---------- Input data ----------

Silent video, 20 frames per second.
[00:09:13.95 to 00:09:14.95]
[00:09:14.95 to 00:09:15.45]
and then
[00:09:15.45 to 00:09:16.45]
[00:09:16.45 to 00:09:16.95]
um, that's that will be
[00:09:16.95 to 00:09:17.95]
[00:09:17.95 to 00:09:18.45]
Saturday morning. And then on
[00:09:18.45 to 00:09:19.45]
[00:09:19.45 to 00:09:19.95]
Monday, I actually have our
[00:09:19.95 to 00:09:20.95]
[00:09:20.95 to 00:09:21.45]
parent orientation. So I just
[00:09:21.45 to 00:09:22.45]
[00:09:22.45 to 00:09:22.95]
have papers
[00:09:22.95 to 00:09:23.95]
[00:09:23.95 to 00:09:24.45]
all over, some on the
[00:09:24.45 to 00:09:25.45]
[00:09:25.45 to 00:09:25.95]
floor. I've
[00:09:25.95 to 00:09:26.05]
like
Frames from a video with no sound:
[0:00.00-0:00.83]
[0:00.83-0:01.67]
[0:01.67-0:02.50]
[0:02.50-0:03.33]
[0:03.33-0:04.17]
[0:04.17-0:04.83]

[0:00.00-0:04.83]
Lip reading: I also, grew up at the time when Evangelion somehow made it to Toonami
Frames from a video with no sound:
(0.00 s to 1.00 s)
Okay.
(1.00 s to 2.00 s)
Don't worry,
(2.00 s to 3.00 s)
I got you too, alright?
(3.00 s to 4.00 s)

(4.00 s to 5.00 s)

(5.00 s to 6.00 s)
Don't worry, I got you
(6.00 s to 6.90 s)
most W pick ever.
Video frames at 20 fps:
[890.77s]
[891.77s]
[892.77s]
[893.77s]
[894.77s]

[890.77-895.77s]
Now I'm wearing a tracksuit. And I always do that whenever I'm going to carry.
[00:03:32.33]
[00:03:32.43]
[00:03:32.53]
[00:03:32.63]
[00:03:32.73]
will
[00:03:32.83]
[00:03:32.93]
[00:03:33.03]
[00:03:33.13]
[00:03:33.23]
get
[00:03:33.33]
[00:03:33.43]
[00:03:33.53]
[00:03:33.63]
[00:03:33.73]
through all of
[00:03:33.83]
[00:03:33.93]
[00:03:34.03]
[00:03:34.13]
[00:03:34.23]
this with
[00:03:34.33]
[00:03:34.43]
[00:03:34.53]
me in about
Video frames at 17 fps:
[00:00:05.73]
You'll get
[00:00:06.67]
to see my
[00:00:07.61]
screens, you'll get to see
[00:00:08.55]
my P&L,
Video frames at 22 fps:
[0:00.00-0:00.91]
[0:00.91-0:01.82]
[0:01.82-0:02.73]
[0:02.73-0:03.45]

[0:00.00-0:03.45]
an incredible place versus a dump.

----------

**What is expected**
The material should be transcribed exactly, every line included.

**Task response**
Silent video, 20 frames per second.
[00:09:13.95 to 00:09:14.95]
[00:09:14.95 to 00:09:15.45]
and then
[00:09:15.45 to 00:09:16.45]
[00:09:16.45 to 00:09:16.95]
um, that's that will be
[00:09:16.95 to 00:09:17.95]
[00:09:17.95 to 00:09:18.45]
Saturday morning. And then on
[00:09:18.45 to 00:09:19.45]
[00:09:19.45 to 00:09:19.95]
Monday, I actually have our
[00:09:19.95 to 00:09:20.95]
[00:09:20.95 to 00:09:21.45]
parent orientation. So I just
[00:09:21.45 to 00:09:22.45]
[00:09:22.45 to 00:09:22.95]
have papers
[00:09:22.95 to 00:09:23.95]
[00:09:23.95 to 00:09:24.45]
all over, some on the
[00:09:24.45 to 00:09:25.45]
[00:09:25.45 to 00:09:25.95]
floor. I've
[00:09:25.95 to 00:09:26.05]
like
Frames from a video with no sound:
[0:00.00-0:00.83]
[0:00.83-0:01.67]
[0:01.67-0:02.50]
[0:02.50-0:03.33]
[0:03.33-0:04.17]
[0:04.17-0:04.83]

[0:00.00-0:04.83]
Lip reading: I also, grew up at the time when Evangelion somehow made it to Toonami
Frames from a video with no sound:
(0.00 s to 1.00 s)
Okay.
(1.00 s to 2.00 s)
Don't worry,
(2.00 s to 3.00 s)
I got you too, alright?
(3.00 s to 4.00 s)

(4.00 s to 5.00 s)

(5.00 s to 6.00 s)
Don't worry, I got you
(6.00 s to 6.90 s)
most W pick ever.
Video frames at 20 fps:
[890.77s]
[891.77s]
[892.77s]
[893.77s]
[894.77s]

[890.77-895.77s]
Now I'm wearing a tracksuit. And I always do that whenever I'm going to carry.
[00:03:32.33]
[00:03:32.43]
[00:03:32.53]
[00:03:32.63]
[00:03:32.73]
will
[00:03:32.83]
[00:03:32.93]
[00:03:33.03]
[00:03:33.13]
[00:03:33.23]
get
[00:03:33.33]
[00:03:33.43]
[00:03:33.53]
[00:03:33.63]
[00:03:33.73]
through all of
[00:03:33.83]
[00:03:33.93]
[00:03:34.03]
[00:03:34.13]
[00:03:34.23]
this with
[00:03:34.33]
[00:03:34.43]
[00:03:34.53]
me in about
Video frames at 17 fps:
[00:00:05.73]
You'll get
[00:00:06.67]
to see my
[00:00:07.61]
screens, you'll get to see
[00:00:08.55]
my P&L,
Video frames at 22 fps:
[0:00.00-0:00.91]
[0:00.91-0:01.82]
[0:01.82-0:02.73]
[0:02.73-0:03.45]

[0:00.00-0:03.45]
an incredible place versus a dump.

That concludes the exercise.